Saturday 09 Oct 2021 | 04:19 | SYDNEY
Saturday 09 Oct 2021 | 04:19 | SYDNEY

Indian students: New data clears air


Rory Medcalf


11 August 2011 17:19

So at last we have hard data to test the claim that many Indian students in Australia have been the victims of racially-motivated crime. And the picture turns out to be much more complicated than the racist caricature presented in hyper-competitive, hyper-sensationalist parts of the Indian media. 

Here are some of my initial impressions. The Australian Institute of Criminology's exhaustive survey of crime data relating to more than 400,000 foreign students in Australia shows that foreign students are less likely to be the victim of physical assault than the general population. 

Australia is a safe and welcoming place for the overwhelming majority of Indian and other foreign students. In general, it seems, foreign students are actually safer in Australia than many Australians. And Australia is mostly a calm, tolerant and law-abiding place – a point worth bearing in mind in an awful week when the streets of Melbourne and Sydney are looking a lot safer than London or Birmingham.

When it comes to acts of robbery, the picture is slightly different, and somewhat troubling. Between 2005 and 2009, in some parts of Australia, Indian students were more likely than students from other countries to be the victims of robbery. So on this score, the Indian media and the Indian Government were right to be concerned.

But the evidence in the report suggests that the main reasons for these attacks were not related to race. Instead, the numbers confirm that young male Indian students in Australia often work in late-night service jobs – taxi drivers, petrol station attendants, convenience store workers. And like anyone doing such jobs, or using public transport or being on the streets late at night, they are more at risk of robbery. Stating this fact is not to condone the crimes, nor is it to blame the victims in any way.

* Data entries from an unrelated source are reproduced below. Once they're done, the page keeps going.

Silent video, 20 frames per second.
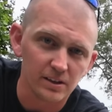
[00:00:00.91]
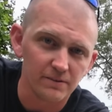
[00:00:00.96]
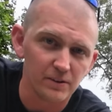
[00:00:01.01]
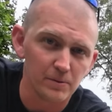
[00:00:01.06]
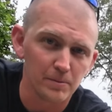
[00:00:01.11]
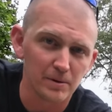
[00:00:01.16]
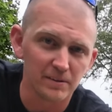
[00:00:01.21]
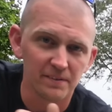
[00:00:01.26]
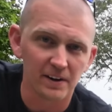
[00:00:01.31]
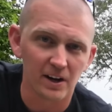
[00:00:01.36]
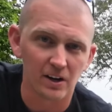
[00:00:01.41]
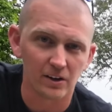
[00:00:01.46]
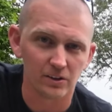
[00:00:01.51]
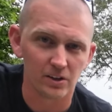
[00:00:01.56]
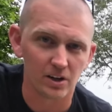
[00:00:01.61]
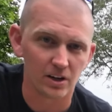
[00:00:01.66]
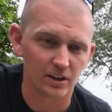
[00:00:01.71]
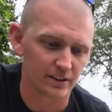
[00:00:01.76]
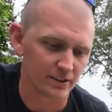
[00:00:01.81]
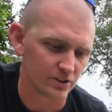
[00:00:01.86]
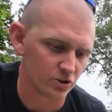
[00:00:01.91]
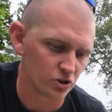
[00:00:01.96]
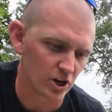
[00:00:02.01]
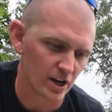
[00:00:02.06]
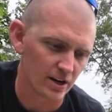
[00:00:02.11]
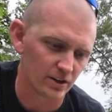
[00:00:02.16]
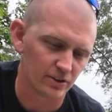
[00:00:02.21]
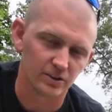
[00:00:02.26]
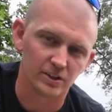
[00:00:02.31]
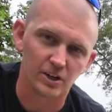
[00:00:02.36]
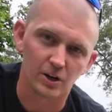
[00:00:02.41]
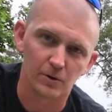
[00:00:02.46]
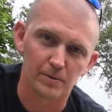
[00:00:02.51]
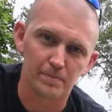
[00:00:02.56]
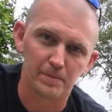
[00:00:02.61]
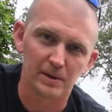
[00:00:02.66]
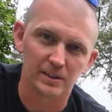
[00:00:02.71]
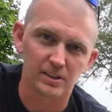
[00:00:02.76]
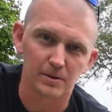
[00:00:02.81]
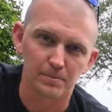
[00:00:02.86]
If you've been following along on the channel, you know we
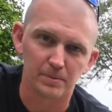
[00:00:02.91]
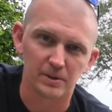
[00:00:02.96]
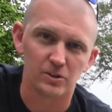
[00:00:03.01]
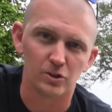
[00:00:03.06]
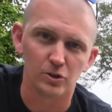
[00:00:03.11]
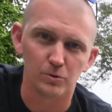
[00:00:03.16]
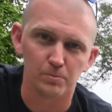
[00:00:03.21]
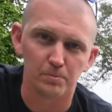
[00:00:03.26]
picked up a newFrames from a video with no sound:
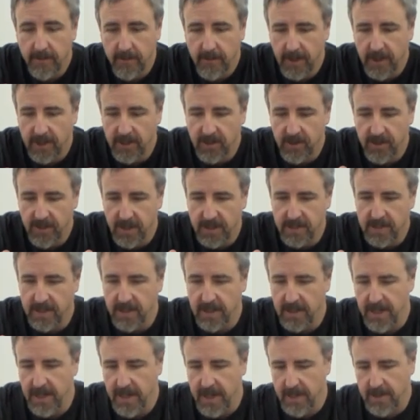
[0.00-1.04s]
Make sure it
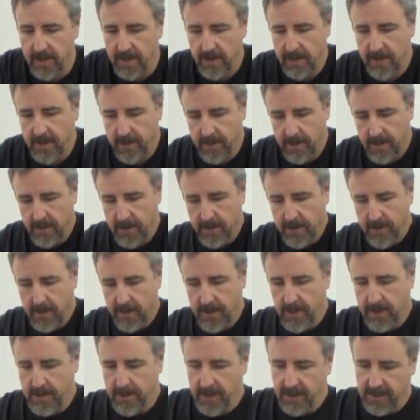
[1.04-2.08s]
doesn't leak.
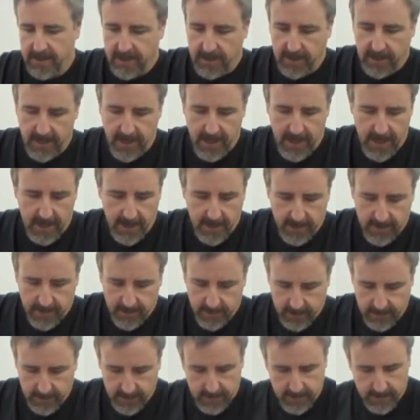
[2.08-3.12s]
It doesn't leak.
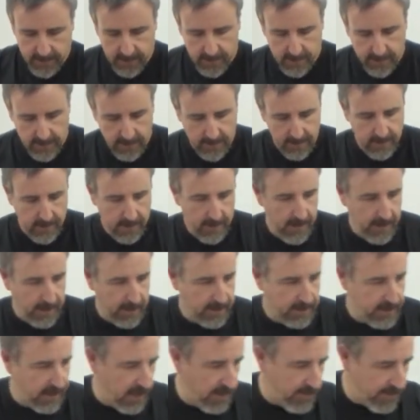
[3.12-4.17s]
I
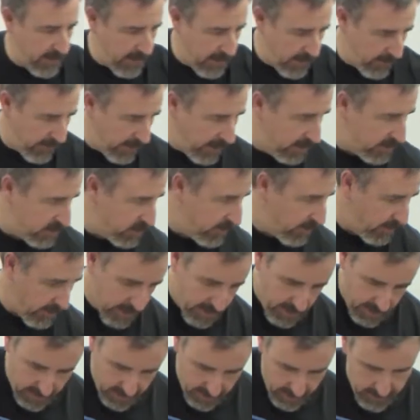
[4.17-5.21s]
can take my razor
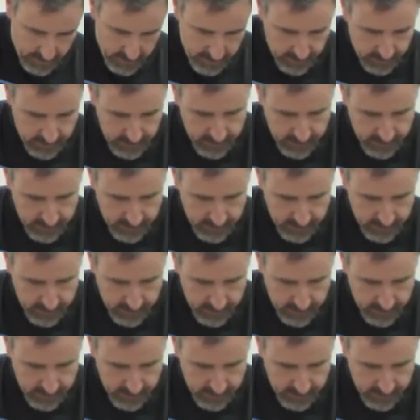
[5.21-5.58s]
blade.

It is simply stating a fact.

Importantly, the data indicates that not a single death of an Indian student in Australia has been connected with racism. In 21 years, a total of eight Indian students have died in Australia from various causes, according to the report. And remember, that is out of hundreds of thousands of young Indians who have visited Australia during that period.

One of these deaths, which rightly made the headlines, was the tragic stabbing and robbing of a young Indian man, Nitin Garg, in a Melbourne park. A 16-year-old has pleaded guilty to this murderous act.

But the facts now prove that there is not a racist crime wave. Like any country, Australia has its share of crime, and some of that is violent crime. Because of the reach of modern media, especially social media, any particular crime can become widely reported very quickly. And sometimes that means the facts and details can be lost in a media impression of a crime wave running out of control.

At last, thankfully, the authorities in Australia have produced some credible, powerful data to prove that there is no racist crime wave against Indians in Australia. Indians are one of our fastest growing communities – the number of Hindus in Australia has doubled in the past five years alone — and this is all to the good. People of Indian origin are a vital part of modern Australia's success story, and will be essential to our future in the Asian century. The crisis of recent years has been a timely wake-up call to ensure that Australian Governments improve their policies on student safety, student welfare, the quality of courses and the sustainability of the visa rules.

I wish the authorities had been able to release data sooner, and I have previously urged the Government to make this a priority. It would have helped prevent a lot of misunderstanding and damage to Australia's good name. But the criminology report needed detailed work, including persuading state governments to release confidential information. 

Now it is time to clear the air, and to make sure that education links can be a bulwark, and not an obstacle, to close ties between our two democracies. As it is, Australia-India relations, while they have enormous promise, also need a lot of help. The Indian Prime Minister's disappointing decision to skip the Commonwealth summit in Perth in October is proof of this. But that is another blog post.